1. The Playing of “Safety.” Safety was a game played by many of us. No board, no dice, no cards. Just a fist and a strong stomach. The rules to Safety were as follows: If you were ever to “pass gas,” you were to loudly declare “Safety!” before somebody hit you. If you said “Safety” before somebody hit you, you were indeed “safe,” as it were. Meaning that nobody was allowed to hit you at that point. If your let one rip, and then somebody hit you before you said “Safety” then it was fair game – everybody playing the game could hit you over and over until you a) died, or b) touched a doorknob. Once you touched a doorknob people had to stop hitting you. (If you died, people were allowed to continue beating you, because technically you did not reach a doorknob. I didn’t make up the rules to Safety, folks, I just played as fairly as the next guy.) It was certainly a test of manliness when we were younger. But it’s been 17 years and we’ve all grown up a bit; plus we are totally out of practice, as none of us had ever successfully convinced our wives our families should play this game.

2. Quotable Movies. The five most quoted movies our freshman year in college were as follows: Three Amigos, Uncle Buck, Weird Science, Planes Trains & Automobiles, and Weekend at Bernie’s. These were also the same five movies most quoted on this particular weekend. And I have three of these movies in my own personal movie library this very moment. (Even more alarming, two of these movies feature non-Academy Award Winner, Mr. John Candy, one of them features a plot surrounding a dead man that nobody realizes is dead, and one of them is Weekend at Bernie’s.)

3. Music. Never mind what we listened to circa 1989/1990, when the four of were at lunch on Saturday, catching a few minutes of a basketball game on television, and I started singing “Coach says to get my head in the game…” and Jim, Greg, and Justin all jumped in to sing along “Wait a minute, get my head in the game!”…we knew that the mighty had fallen.
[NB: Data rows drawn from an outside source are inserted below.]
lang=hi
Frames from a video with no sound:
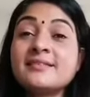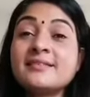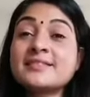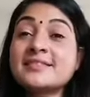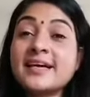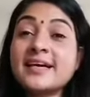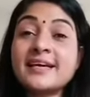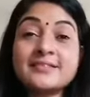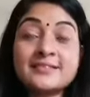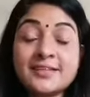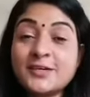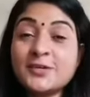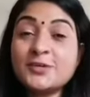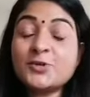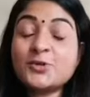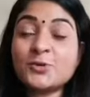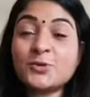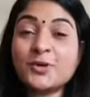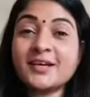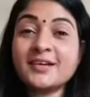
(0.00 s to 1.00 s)
साथ नहीं
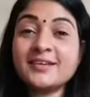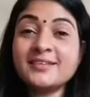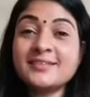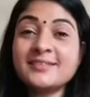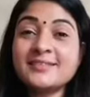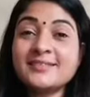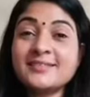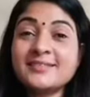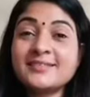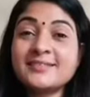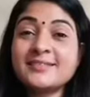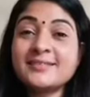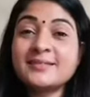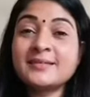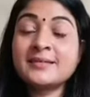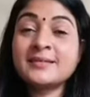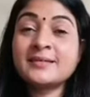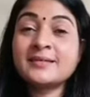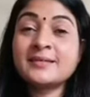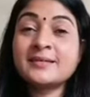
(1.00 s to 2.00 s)
छोड़ा
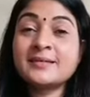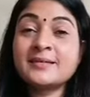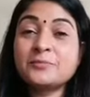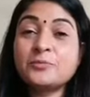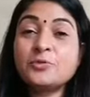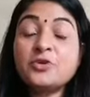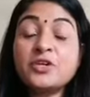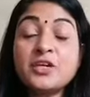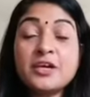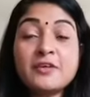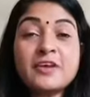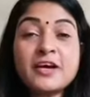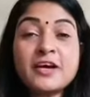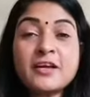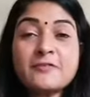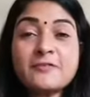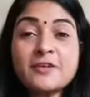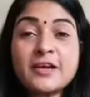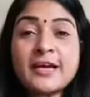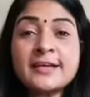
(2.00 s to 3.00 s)
पूरी अफवाहें
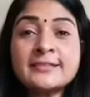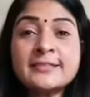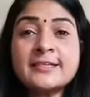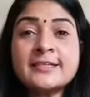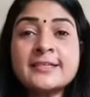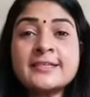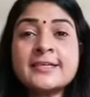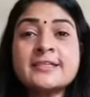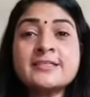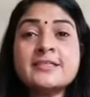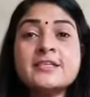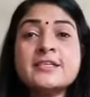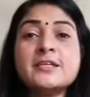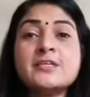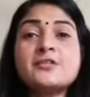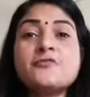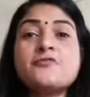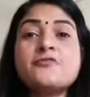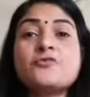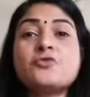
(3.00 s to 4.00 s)
फैला दी गई
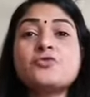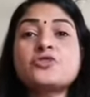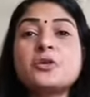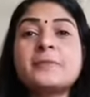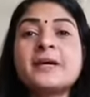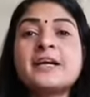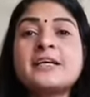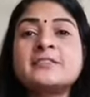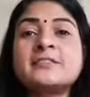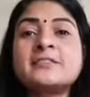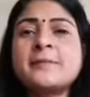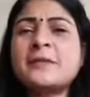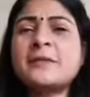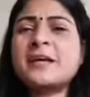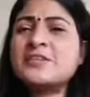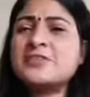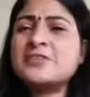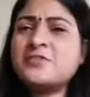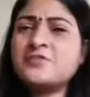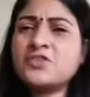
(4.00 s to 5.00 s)
1984 के बाद कि अब
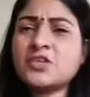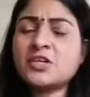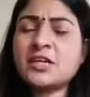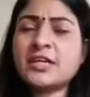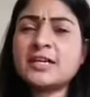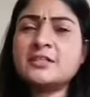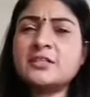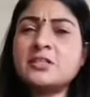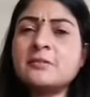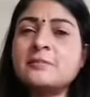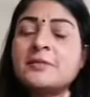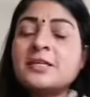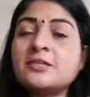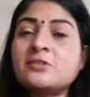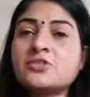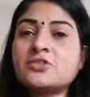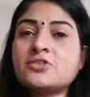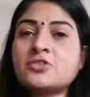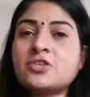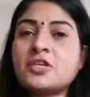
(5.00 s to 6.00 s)
राजीव जी का राजनीति में
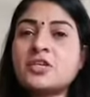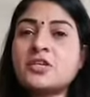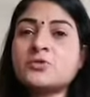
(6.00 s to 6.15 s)
इंटरेस्ट नहीं है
While I’m glad my six year-old doesn’t know all the lyrics to the Beastie Boys’ License to Ill…I don’t know how I feel about me knowing the words to Disney’s High School Musical.

So at some point throughout the past seventeen years we had each determined on our own that public farting should not be encouraged by being turned into a game, that slapstick comedies are still funny, and that our musical libraries would have to make room for Disney soundtracks and the capricious musical talents of Raffi.

And if the Luxor is missing an oven and a washing machine, we don’t know anything about it. But they might want to check the pool…where they landed….after we threw them off the roof.